# Deviance in generalized linear models for different families

I'm a little confused by the deviance value returned by deviance(glm.model). I get quite different values for the same data fitted to different GLMs using family=Gamma(link=identity) (models 1/2) and gaussian(link=identity) (models 3/4).

> print(r)
Deviance      AIC
Model1   44.96093 2530.558
Model2   45.13543 2528.683
Model3 3028.56880 2487.124
Model2 3299.93121 2739.563


I read that there are several types of deviance calculated within glm() which I tried to see using:

> deviance(mod1)
[1] 44.96093
> deviance(mod1,type="resp")
[1] 44.96093
> deviance(mod1,type="dev")
[1] 44.96093


which are all the same indicating to me the 'type=' is not the correct way to select them.
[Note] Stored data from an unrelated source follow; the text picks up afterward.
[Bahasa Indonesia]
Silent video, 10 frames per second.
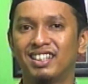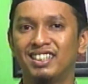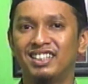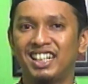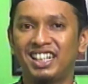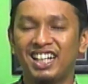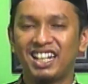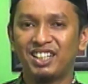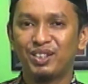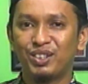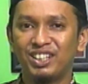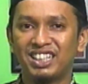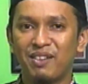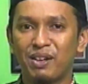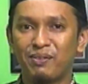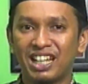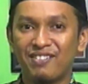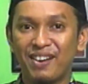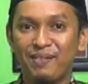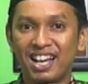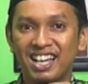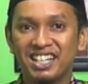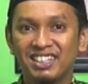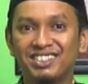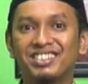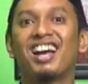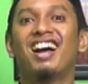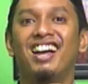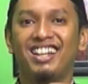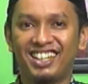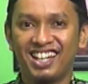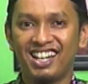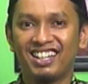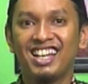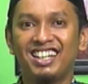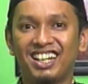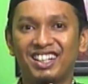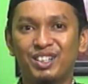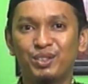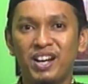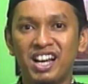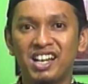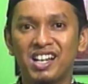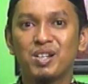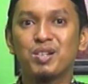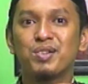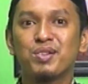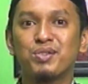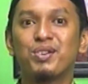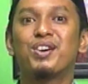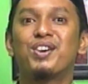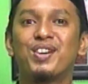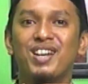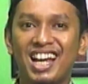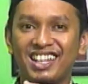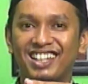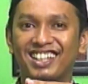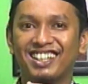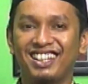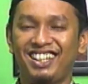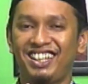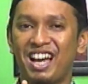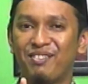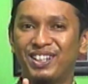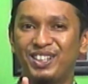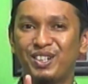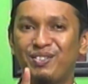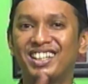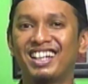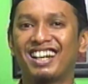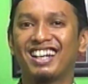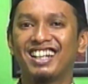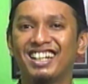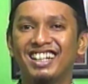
Jadi tadi rukun Islam yang pertama apa? Syahadat. Yang kedua Sholat. Ya, betul, pinter.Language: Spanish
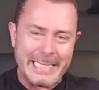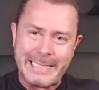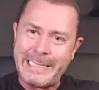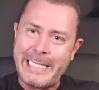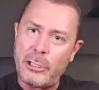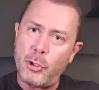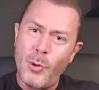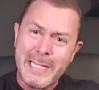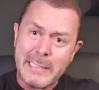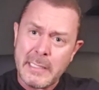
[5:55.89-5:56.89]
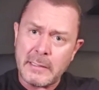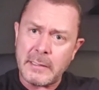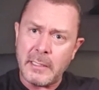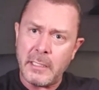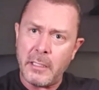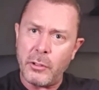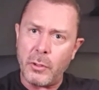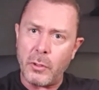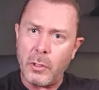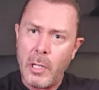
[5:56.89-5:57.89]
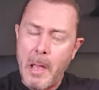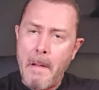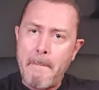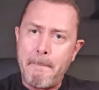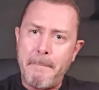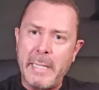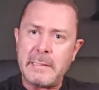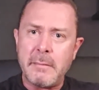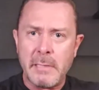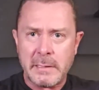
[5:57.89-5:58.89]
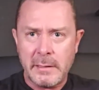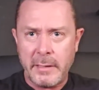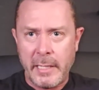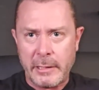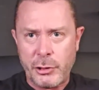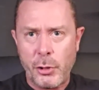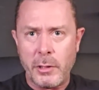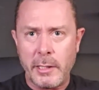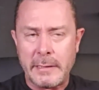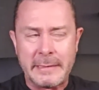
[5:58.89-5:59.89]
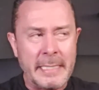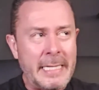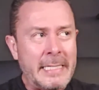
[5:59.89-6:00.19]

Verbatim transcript: Si tú estás teniendo pésimas interacciones,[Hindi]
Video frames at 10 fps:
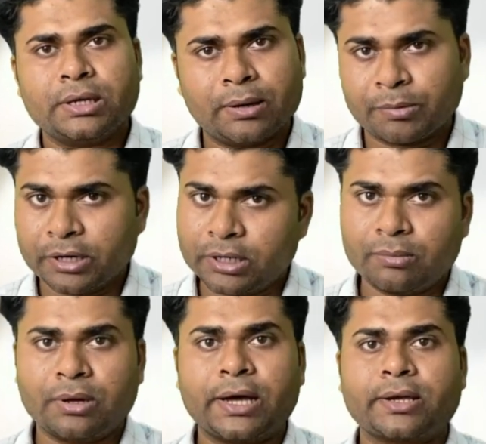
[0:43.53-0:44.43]
अपना
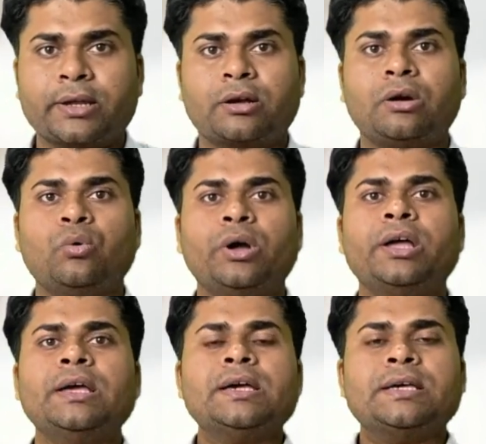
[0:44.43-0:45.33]
नियम बना के रखा हुआ
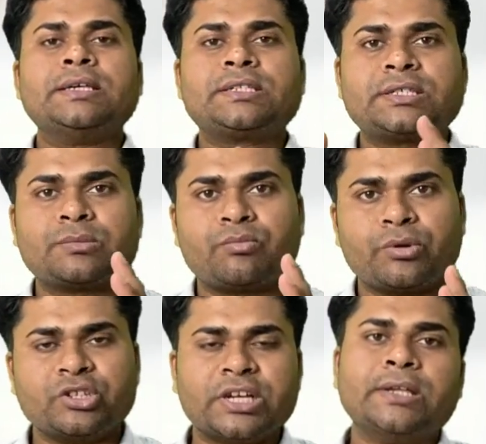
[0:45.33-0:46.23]
है इस
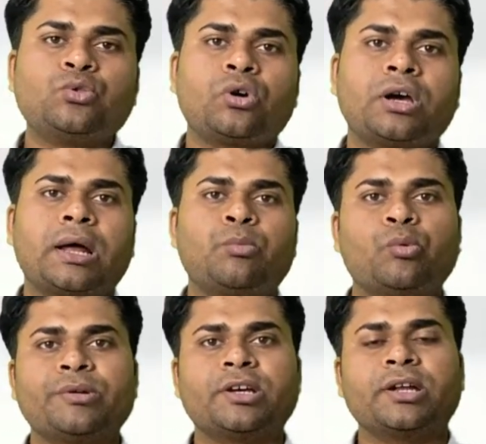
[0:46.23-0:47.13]
फ्रेंचाइजी को अगर आप
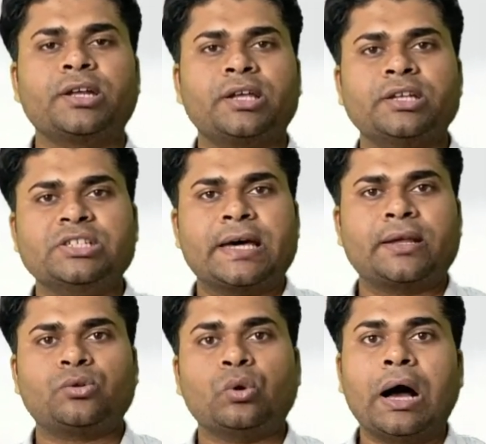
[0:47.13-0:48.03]
ओपन करने के लिए जा रहे
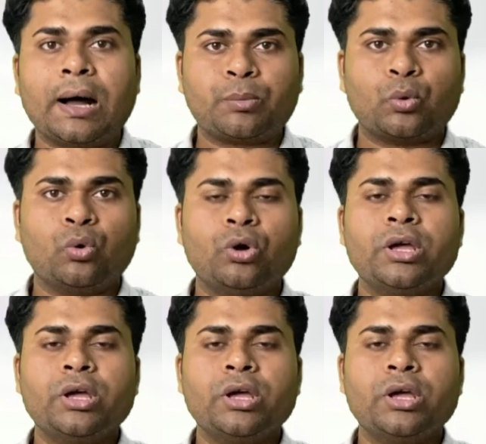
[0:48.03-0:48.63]
हैं तो आपको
Could anyone tell me the right way to get comparable deviance values out of glm() for different families?

Thanks Chris

Here is the situation as I understand it: you can compare the general goodness of fit test across different GLM models if the dispersion parameter $\phi$ is known with certainty for the models you are comparing. With $\phi$ I mean the exponential family's dispersion parameter as used in this link.
So for Poisson (count regression) and Binomial (logistic regression) we know that $\phi=1$ and can thus legitimately compare fits on exactly the same data but with a different link function (a poisson and a count). But we cannot compare fits on that data using link function for the gamma, inverse gamma, gaussian, etc.
The reason is that the deviance (which is a likelihood ratio between a fully fitted model and your own model) is a function of the difference in estimates between the two models. But to get to the scaled deviance (which is $\chi^2$ distributed and makes the models comparable) we need to divide by $\phi$ which we do not always know.
I know this sounds odd when you know about F-tests for significance in nested GLMs using Deviance (whether they be gaussian or not) but with nested models the variance is estimated from the data and it is allowed for nested models of the same type on the same data. I have to say I cannot pin down for sure why it is allowed to estimate the dispersion here (my only guess is that across different link functions you cannot really quantify the variance of your $\hat{\phi}$). So OK to compare nested models, no matter what the link function.